## Data excerpts
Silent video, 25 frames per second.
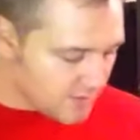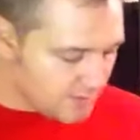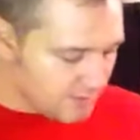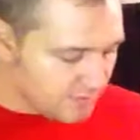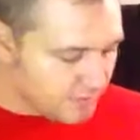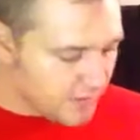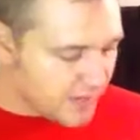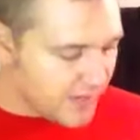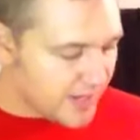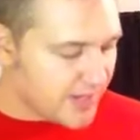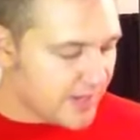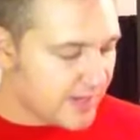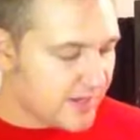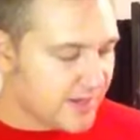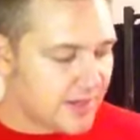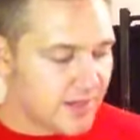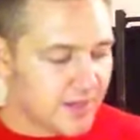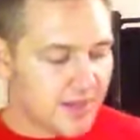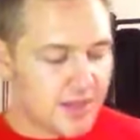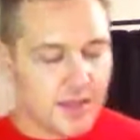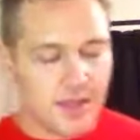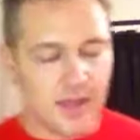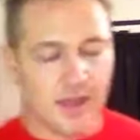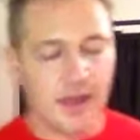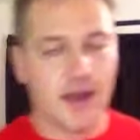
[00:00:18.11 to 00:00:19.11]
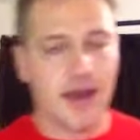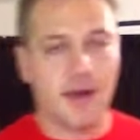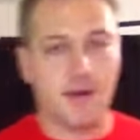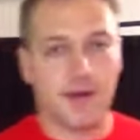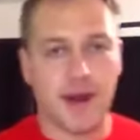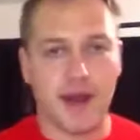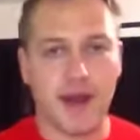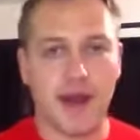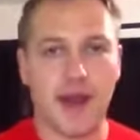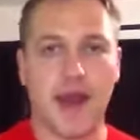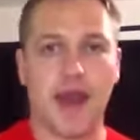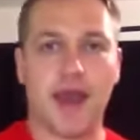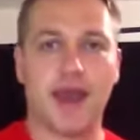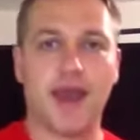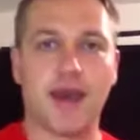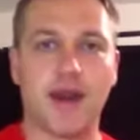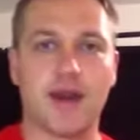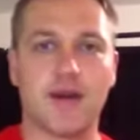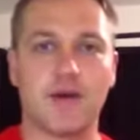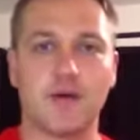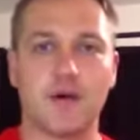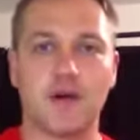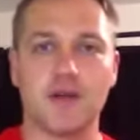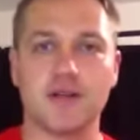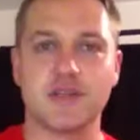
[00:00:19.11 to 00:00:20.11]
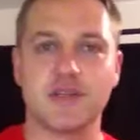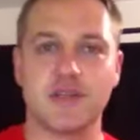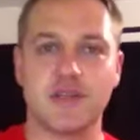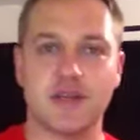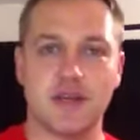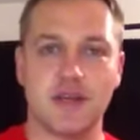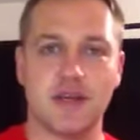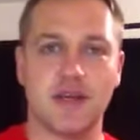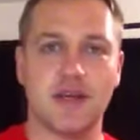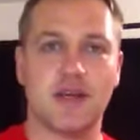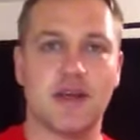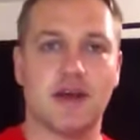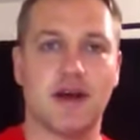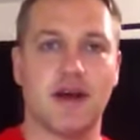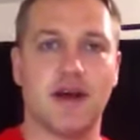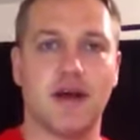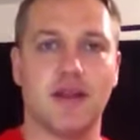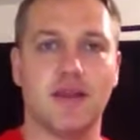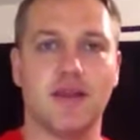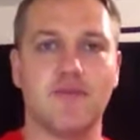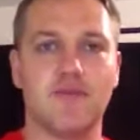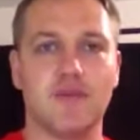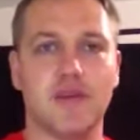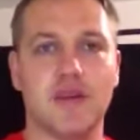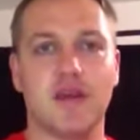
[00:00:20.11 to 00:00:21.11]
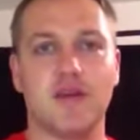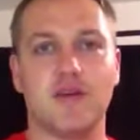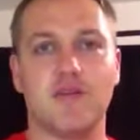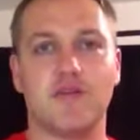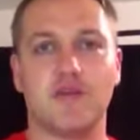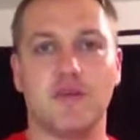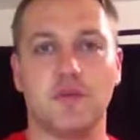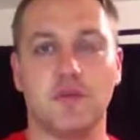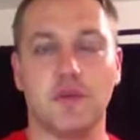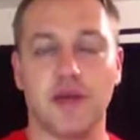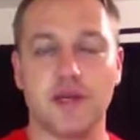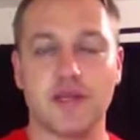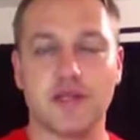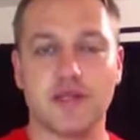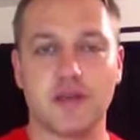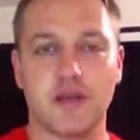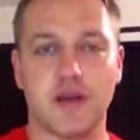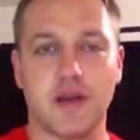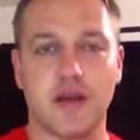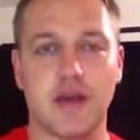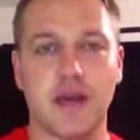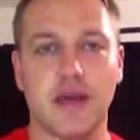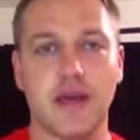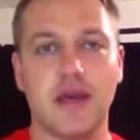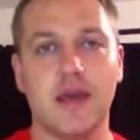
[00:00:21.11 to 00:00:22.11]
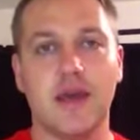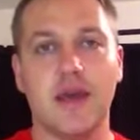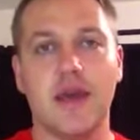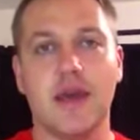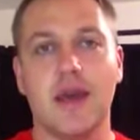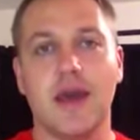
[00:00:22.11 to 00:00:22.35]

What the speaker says: But I got a question in on the video from yesterday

## Exercise goal
The answer should contain only the lines from the one with "[00:00:19.11 to 00:00:20.11]" through the last line of the material, given word for word and without pictures.

## Solution for this problem
[00:00:19.11 to 00:00:20.11]
[00:00:20.11 to 00:00:21.11]
[00:00:21.11 to 00:00:22.11]
[00:00:22.11 to 00:00:22.35]

What the speaker says: But I got a question in on the video from yesterday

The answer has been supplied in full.